If needed, you can also manually install the hooks separately on an existing repo:
curl -Lo $(git rev-parse --git-dir)/hooks/commit-msg https://review.trustedfirmware.org/tools/hooks/commit-msg
chmod +x $(git rev-parse --git-dir)/hooks/commit-msg
You can read more about Git hooks in the githooks page of the Git hooks documentation.
8. Install Cppcheck and dependencies¶
Note
The installation of Cppcheck is an optional step. This is required only if using the Cppcheck static analysis.
Follow the public documentation to install Cppcheck either from the official website https://cppcheck.sourceforge.io/#download or from the official github https://github.com/danmar/cppcheck/
If you own a valid copy of a MISRA rules file:
sudo mkdir /usr/local/share/Cppcheck/misra
sudo cp -a <path to the misra rules file>/<file name> /usr/local/share/Cppcheck/misra/misra.rules
9. Performing an Initial Build¶
The RMM sources can be compiled using multiple CMake options.
For detailed instructions on build configurations and examples see RMM Build Examples.
A typical build command for the FVP platform using GCC toolchain is shown below:
cmake -DRMM_CONFIG=fvp_defcfg -S ${RMM_SOURCE_DIR} -B ${RMM_BUILD_DIR}
cmake --build ${RMM_BUILD_DIR}
10. Running the RMM¶
The RMM is part of the CCA software stack and relies on EL3 Firmware to load the binary at boot time appropriately. It needs both EL3 Firmware and Non-Secure Host to be present at runtime for its functionality. The EL3 Firmware must comply to RMM-EL3 Communication Specification and is typically the TF-A. The Non-Secure Host can be an RME aware hypervisor or an appropriate Test utility running in Non-Secure world which can interact with RMM via Realm Management Interface (RMI).

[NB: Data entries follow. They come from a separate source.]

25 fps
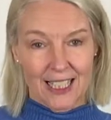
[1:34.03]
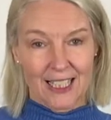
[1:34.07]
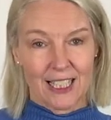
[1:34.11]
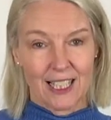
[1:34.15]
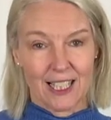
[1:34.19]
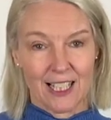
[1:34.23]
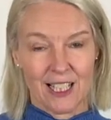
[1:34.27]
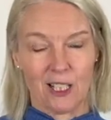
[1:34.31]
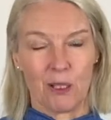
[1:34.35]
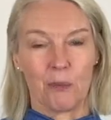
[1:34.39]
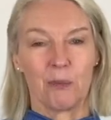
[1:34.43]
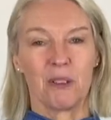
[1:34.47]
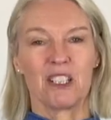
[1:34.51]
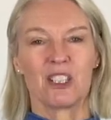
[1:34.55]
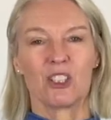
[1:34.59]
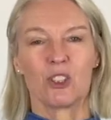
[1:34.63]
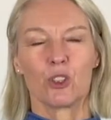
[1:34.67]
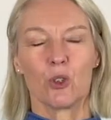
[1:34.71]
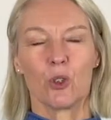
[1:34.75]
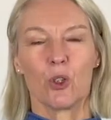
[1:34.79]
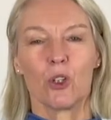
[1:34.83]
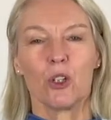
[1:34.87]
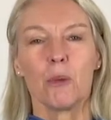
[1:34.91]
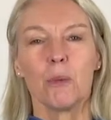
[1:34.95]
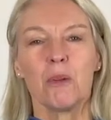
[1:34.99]
a little bit
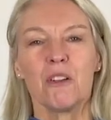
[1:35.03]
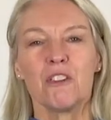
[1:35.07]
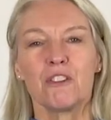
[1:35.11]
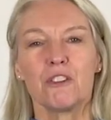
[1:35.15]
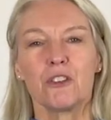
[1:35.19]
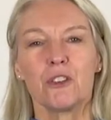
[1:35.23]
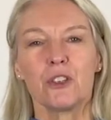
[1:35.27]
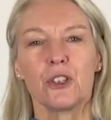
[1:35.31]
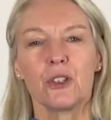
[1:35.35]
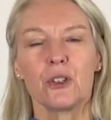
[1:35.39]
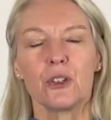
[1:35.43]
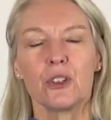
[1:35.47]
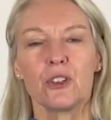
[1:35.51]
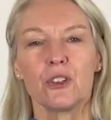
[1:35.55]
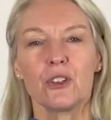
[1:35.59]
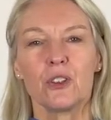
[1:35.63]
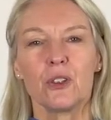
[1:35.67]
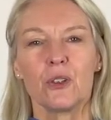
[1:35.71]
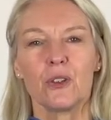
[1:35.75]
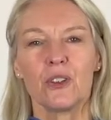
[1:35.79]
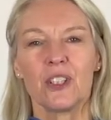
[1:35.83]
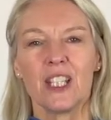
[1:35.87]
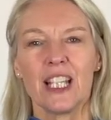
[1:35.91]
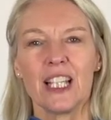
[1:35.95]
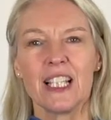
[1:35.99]
stronger before you can
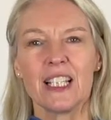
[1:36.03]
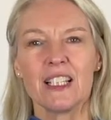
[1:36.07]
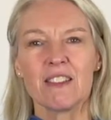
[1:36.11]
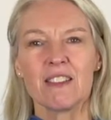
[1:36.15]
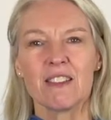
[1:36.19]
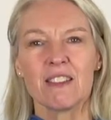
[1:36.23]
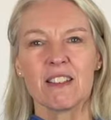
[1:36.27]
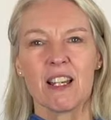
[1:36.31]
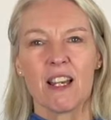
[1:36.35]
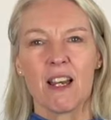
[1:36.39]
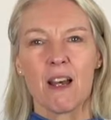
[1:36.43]
do this,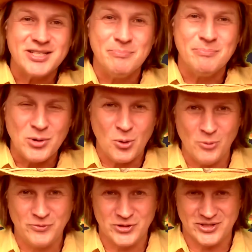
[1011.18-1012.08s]
to
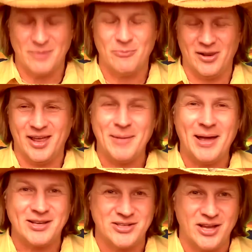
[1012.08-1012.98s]
move to somewhere like
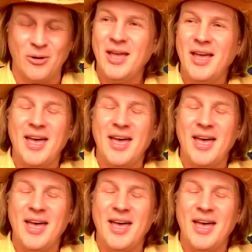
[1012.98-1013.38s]
Mexico.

The TF-A project includes build and run instructions for an RME enabled
system on the FVP platform as part of TF-A RME documentation.
The rmm.img binary is provided to the TF-A bootloader to be packaged
in FIP using RMM build option in TF-A.
If RMM is built for the fake_host architecture (see RMM Fake Host Build), then the generated rmm.elf binary can run natively on the Host machine. It does this by emulating parts of the system as described in RMM Fake host architecture design.